Dora Biro
she/her
Associate Professor in Animal Behaviour
Tutorial Fellow in Biological Sciences at St Hugh's College
Royal Society University Research Fellow
Biography
I obtained my BA (1994-1997) in Biological Sciences and DPhil (1998-2002) in Animal Behaviour from the University of Oxford. Following my DPhil, I held positions as a Postdoctoral Research Fellow (2002-3; funded by JSPS) and later a visiting Assistant Professor (2007) at the Language and Intelligence Section of the Primate Research Institute of Kyoto University, Japan, and an EPSRC postdoc at Oxford (2003-6).
Research interests
My research interests concern the mechanisms and consequences of social living and social organisation in animals. I work with two very different study systems, examining group decision-making and social learning in the context of navigation by homing pigeons, and the emergence and maintenance of culture among wild chimpanzees. The aim of this work is to understand, through a combination of empirical and mathematical modelling approaches, how social collectives are shaped by the individuals of which they are composed.

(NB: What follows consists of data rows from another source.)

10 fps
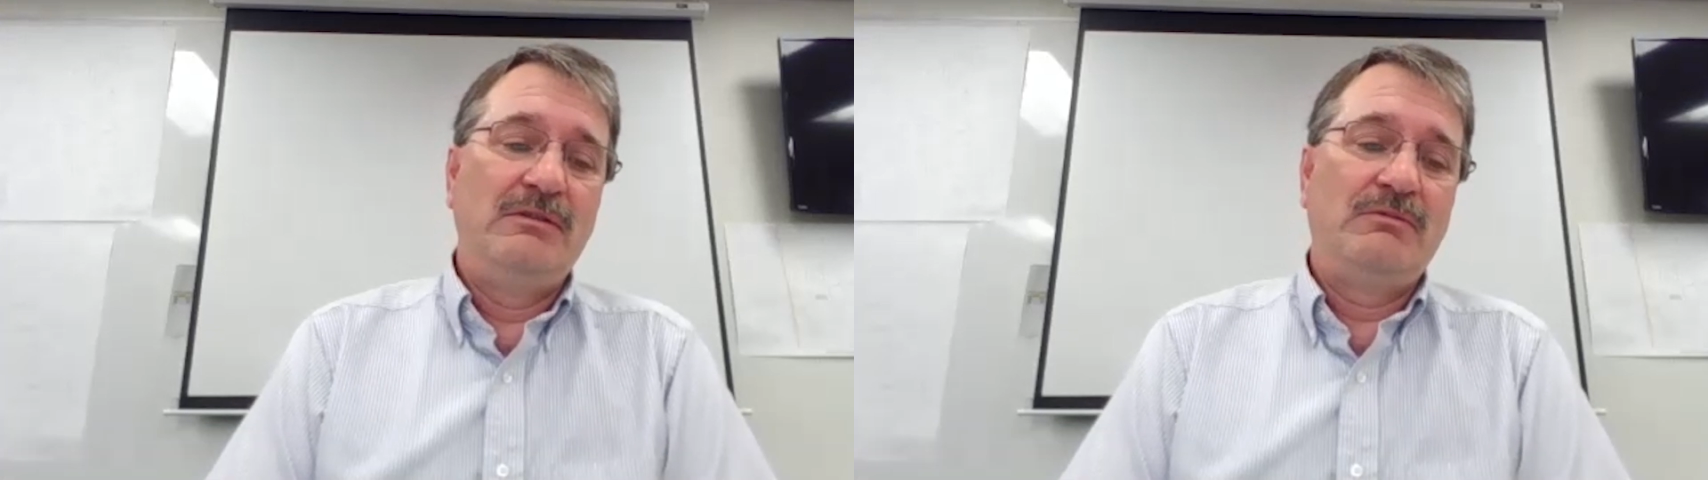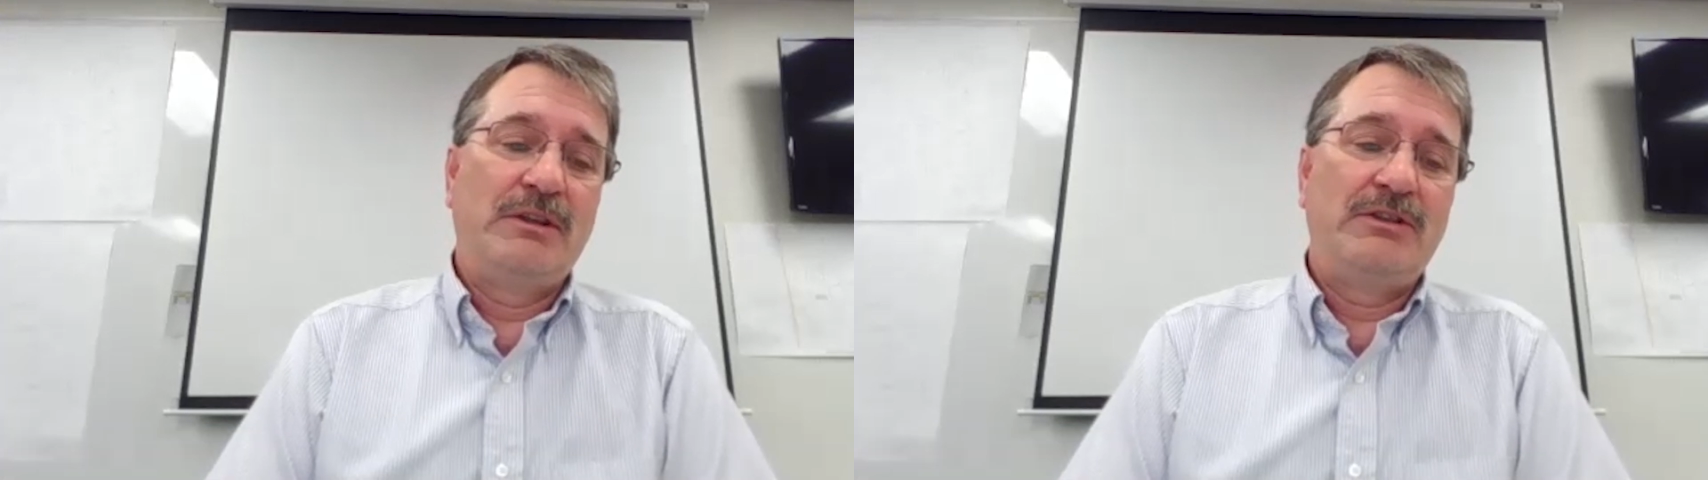
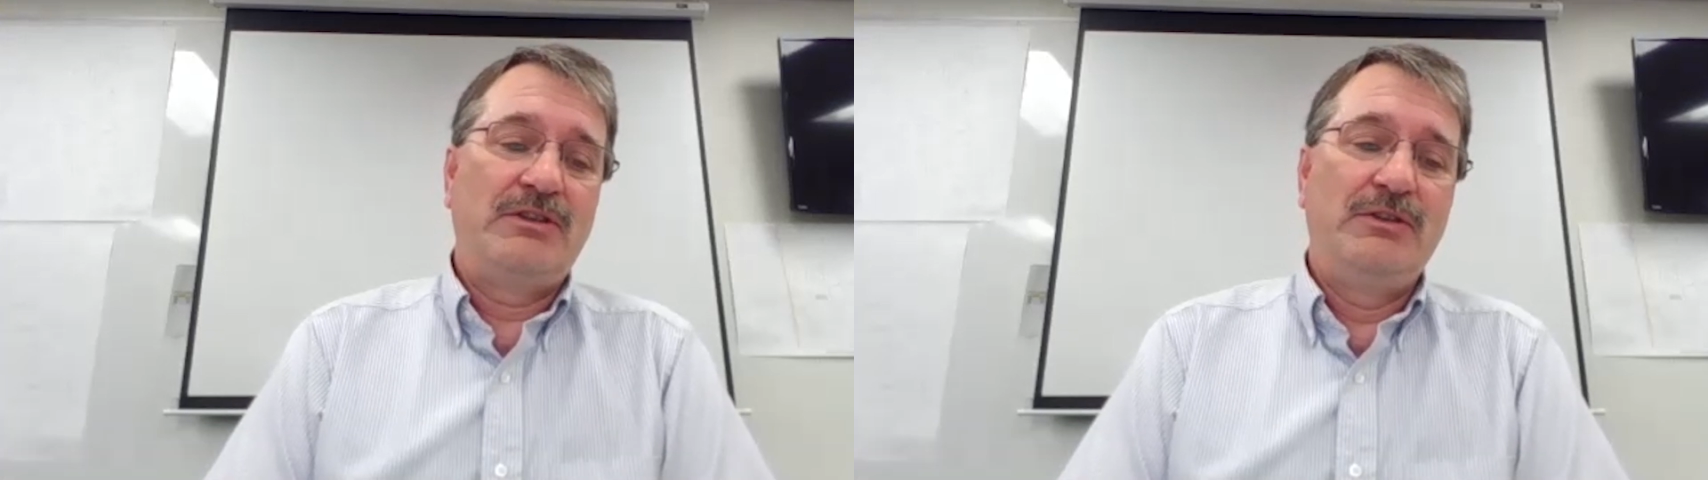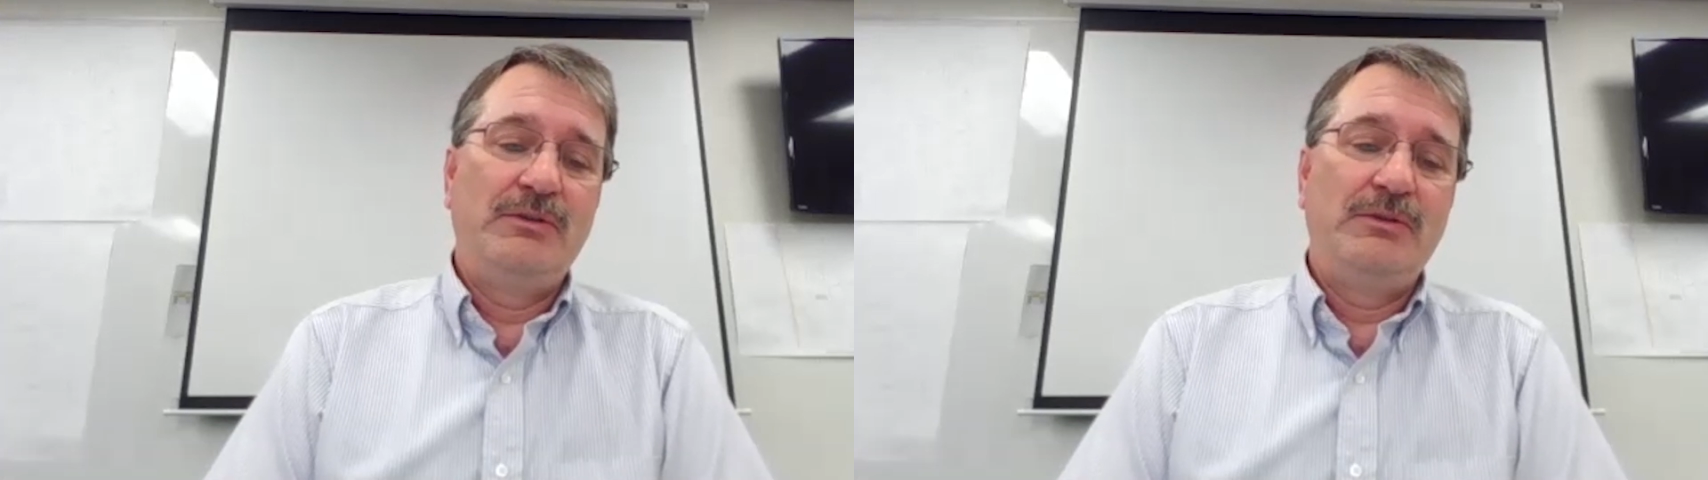one or
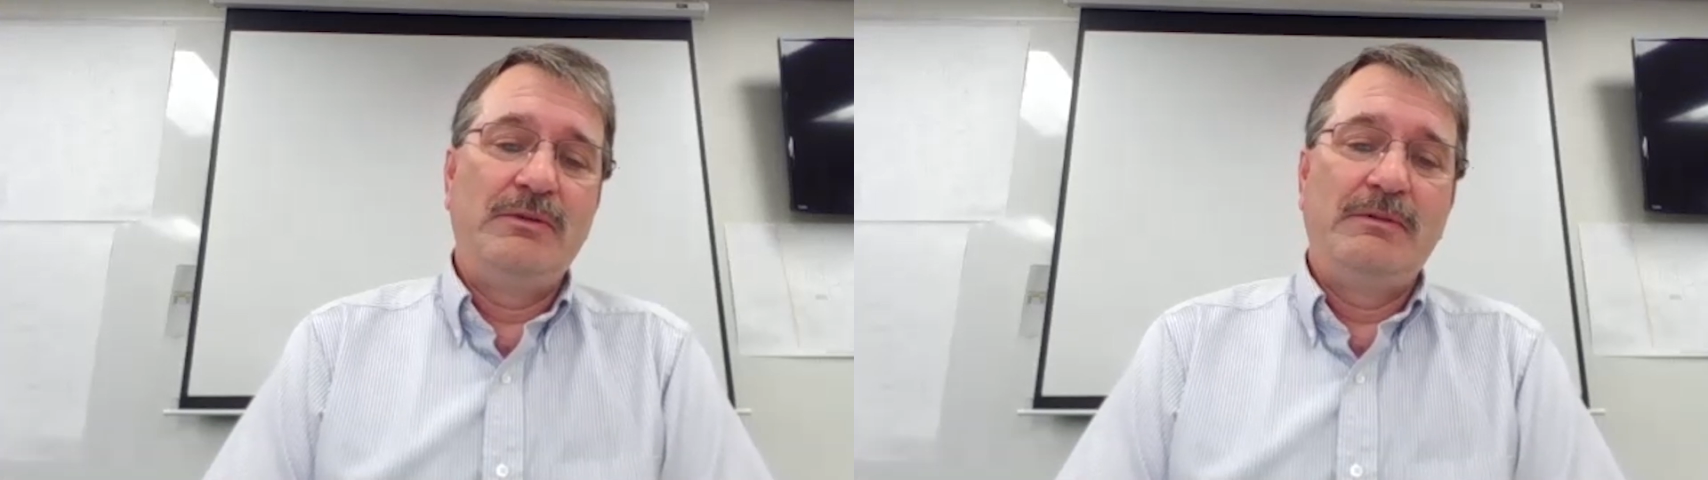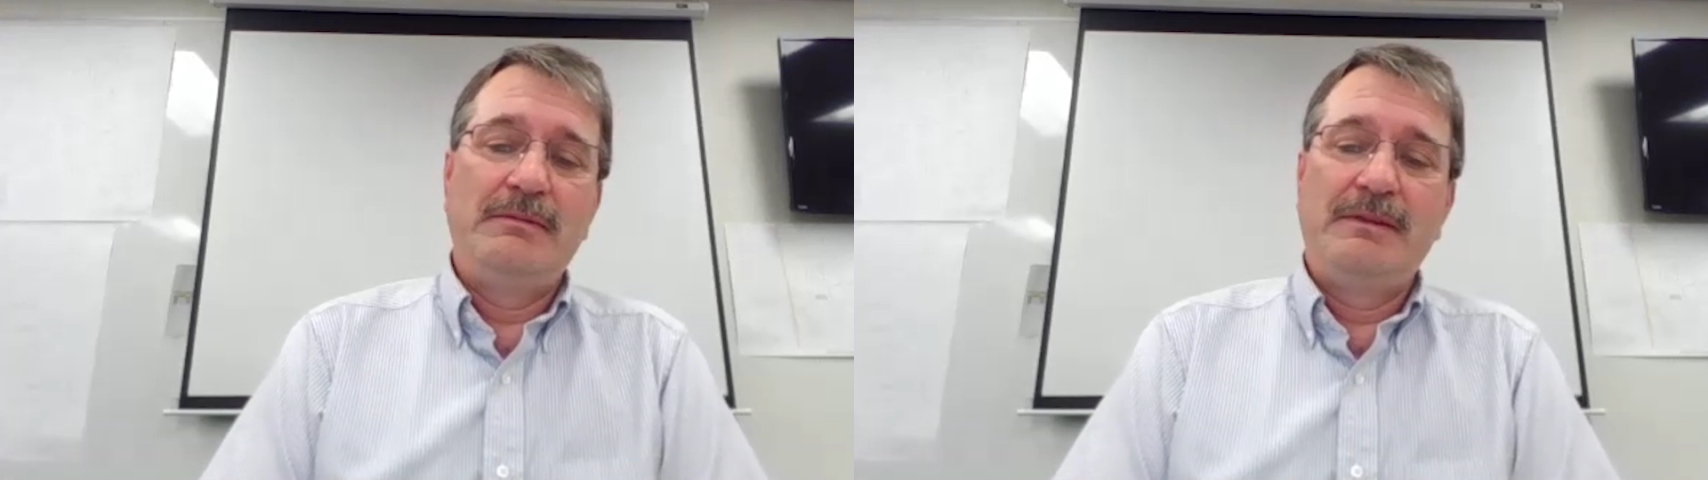
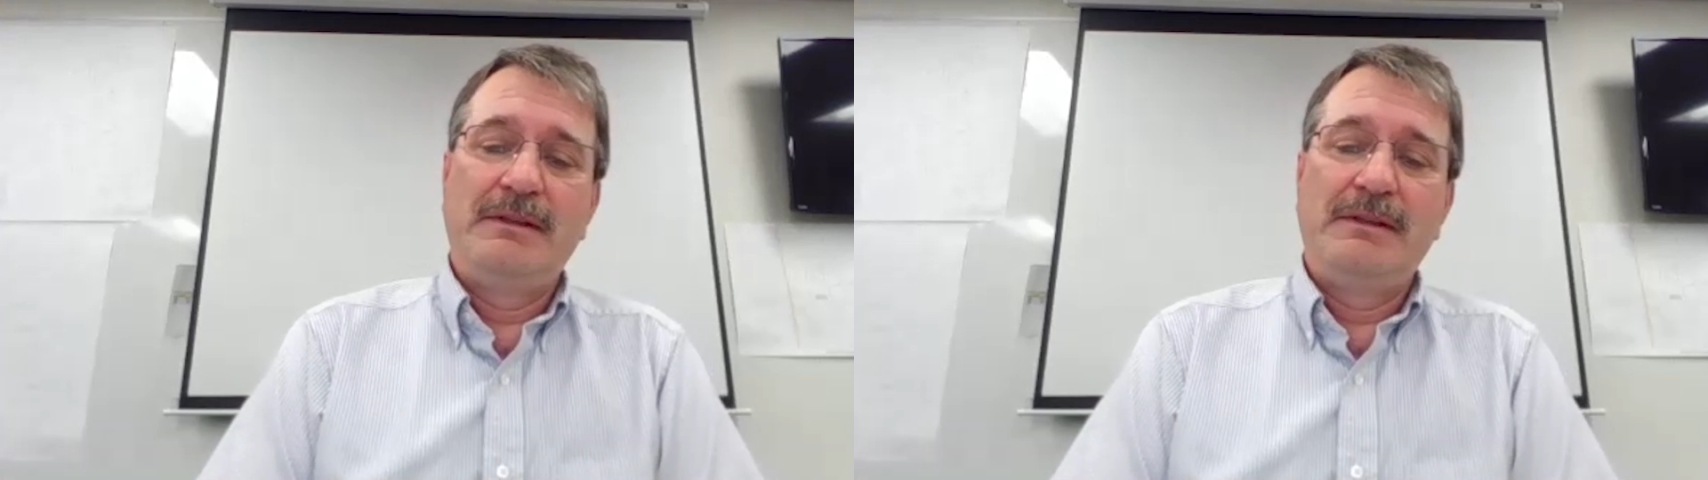two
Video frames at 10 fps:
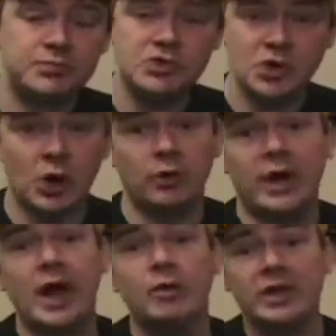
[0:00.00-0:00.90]
So
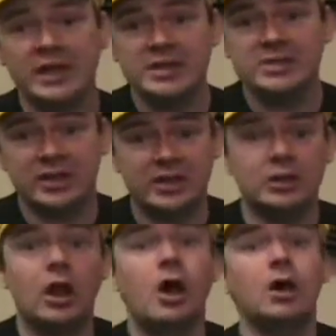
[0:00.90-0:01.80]
now we get to the
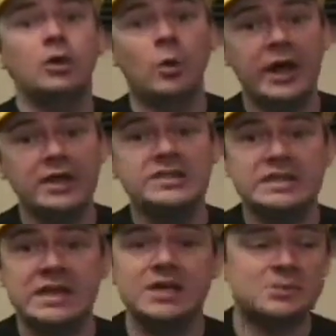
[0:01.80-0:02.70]
long-awaited
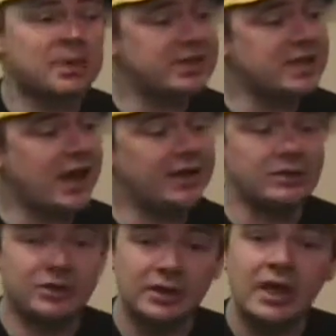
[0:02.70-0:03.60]
Dia
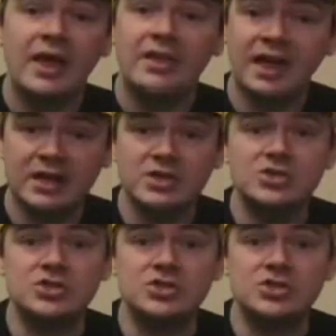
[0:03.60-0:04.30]
Spectacular, that is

My particular interests focus on how individuals with conflicting knowledge or preferences resolve their differences, and what information is exchanged between group members during socially-mediated learning – these are fundamental questions of group living. In addition, I also continue to undertake research on the role of vision in avian navigation (with collaborators in the departments of Zoology and Engineering Science at Oxford), developmental aspects of tool-using skills in wild chimpanzees, and symbolic and numerical cognition in captive chimpanzees (in collaboration with colleagues at the Primate Research Institute of Kyoto University, Japan).